• Required action: Write out each record exactly and skip every image.

• Supplied entries:
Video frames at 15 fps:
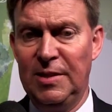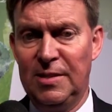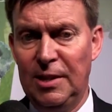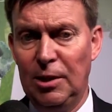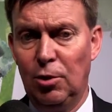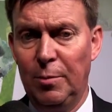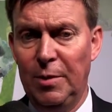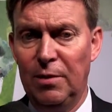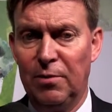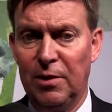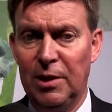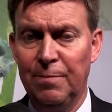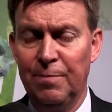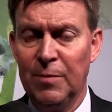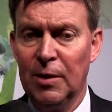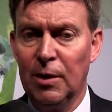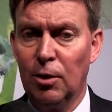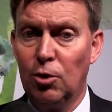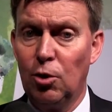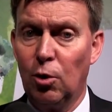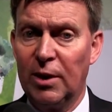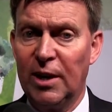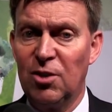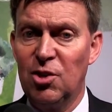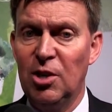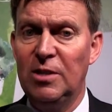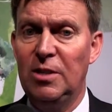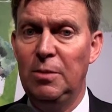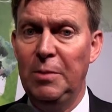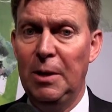d'ici 2020
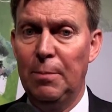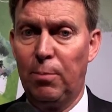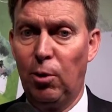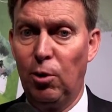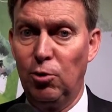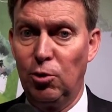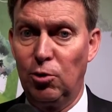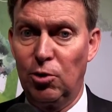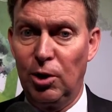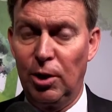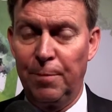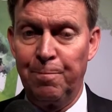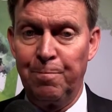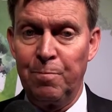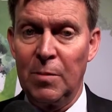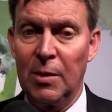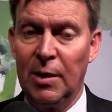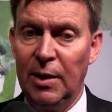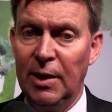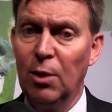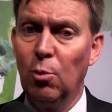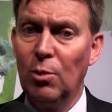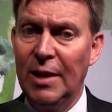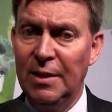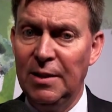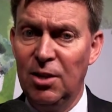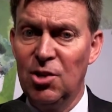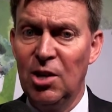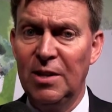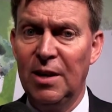d'engager 10 000 producteurs. Et on a
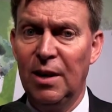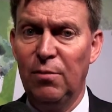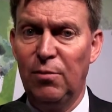déjà des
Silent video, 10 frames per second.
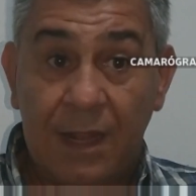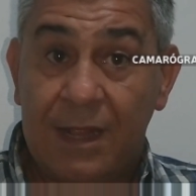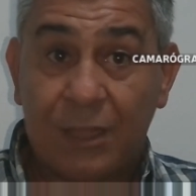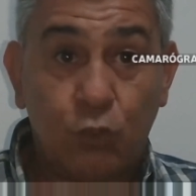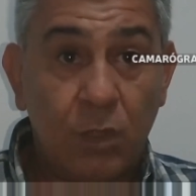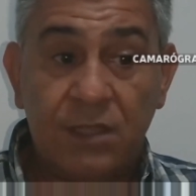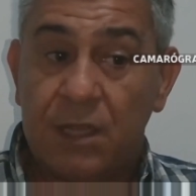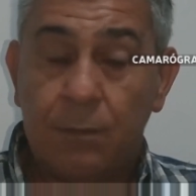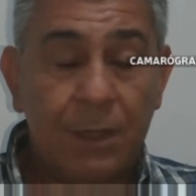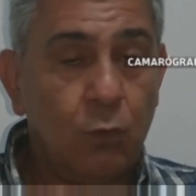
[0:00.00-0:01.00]
En la zona de
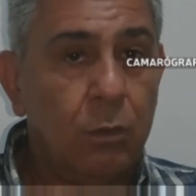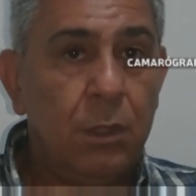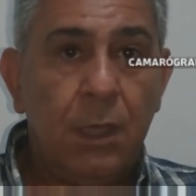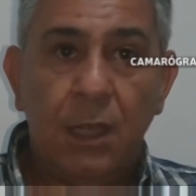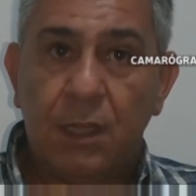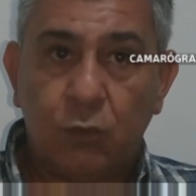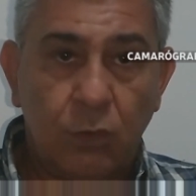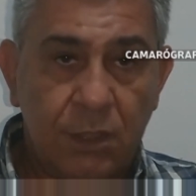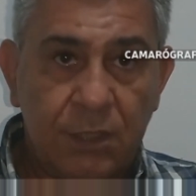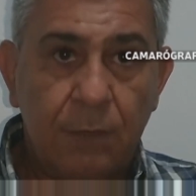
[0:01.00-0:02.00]
selva no, en la
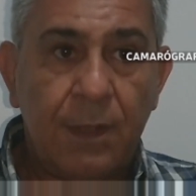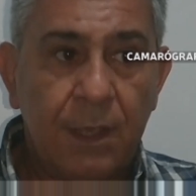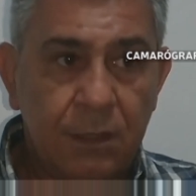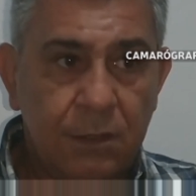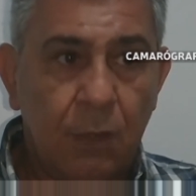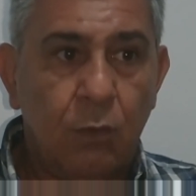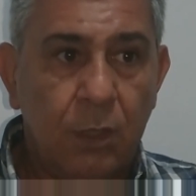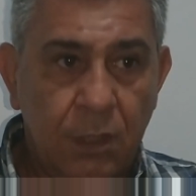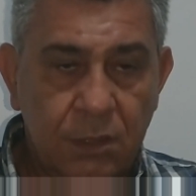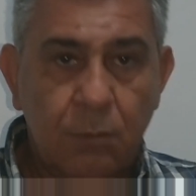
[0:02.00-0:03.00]
zona de selva estado en este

• Response:
Video frames at 15 fps:
d'ici 2020
d'engager 10 000 producteurs. Et on a
déjà des
Silent video, 10 frames per second.
[0:00.00-0:01.00]
En la zona de
[0:01.00-0:02.00]
selva no, en la
[0:02.00-0:03.00]
zona de selva estado en este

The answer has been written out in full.